WORK REQUIRED
Skip the images and return the records below exactly.

MATERIAL FOR THIS EXERCISE
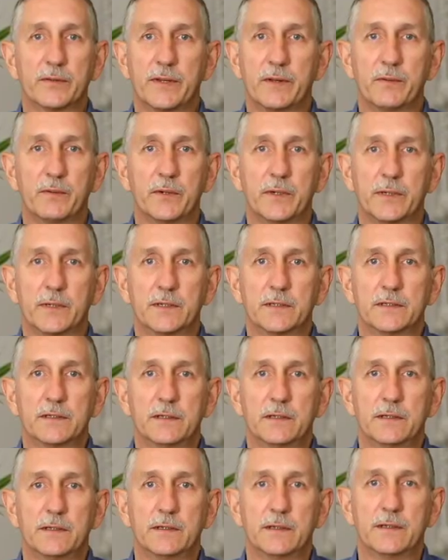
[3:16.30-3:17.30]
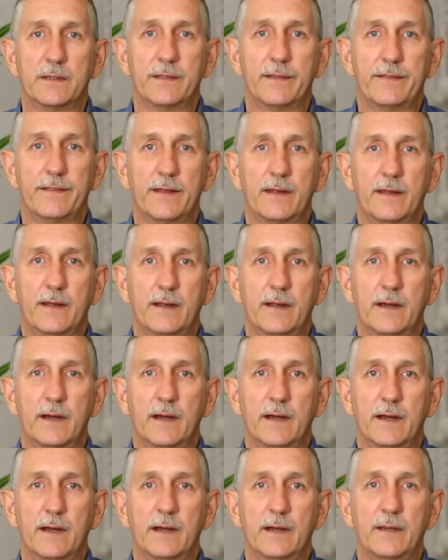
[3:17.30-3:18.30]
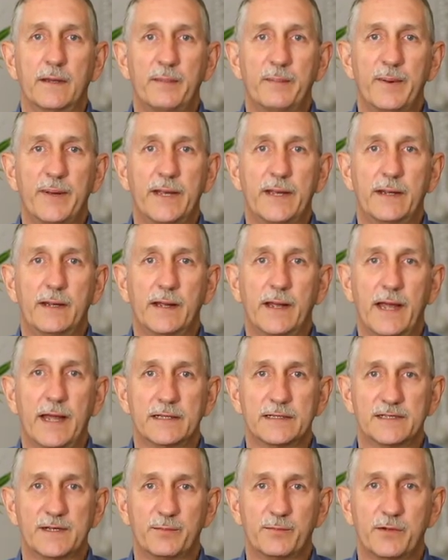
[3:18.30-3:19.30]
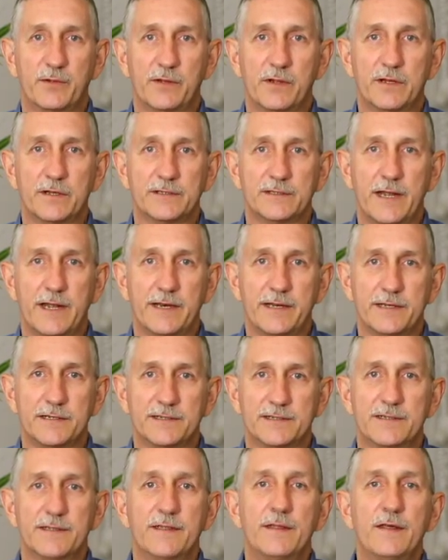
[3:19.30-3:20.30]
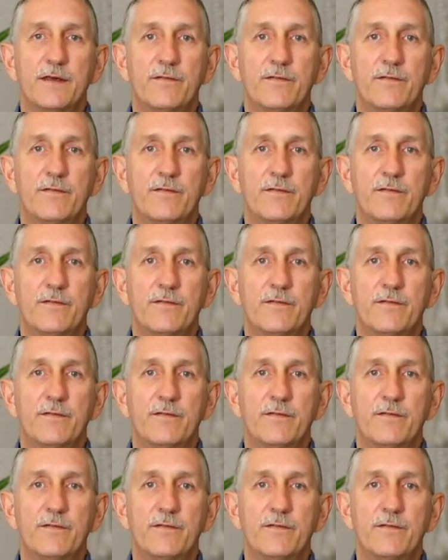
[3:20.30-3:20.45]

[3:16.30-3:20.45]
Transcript: their work. So I think a big hands up to those ladies. The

OUTPUT OF THE TASK
[3:16.30-3:17.30]
[3:17.30-3:18.30]
[3:18.30-3:19.30]
[3:19.30-3:20.30]
[3:20.30-3:20.45]

[3:16.30-3:20.45]
Transcript: their work. So I think a big hands up to those ladies. The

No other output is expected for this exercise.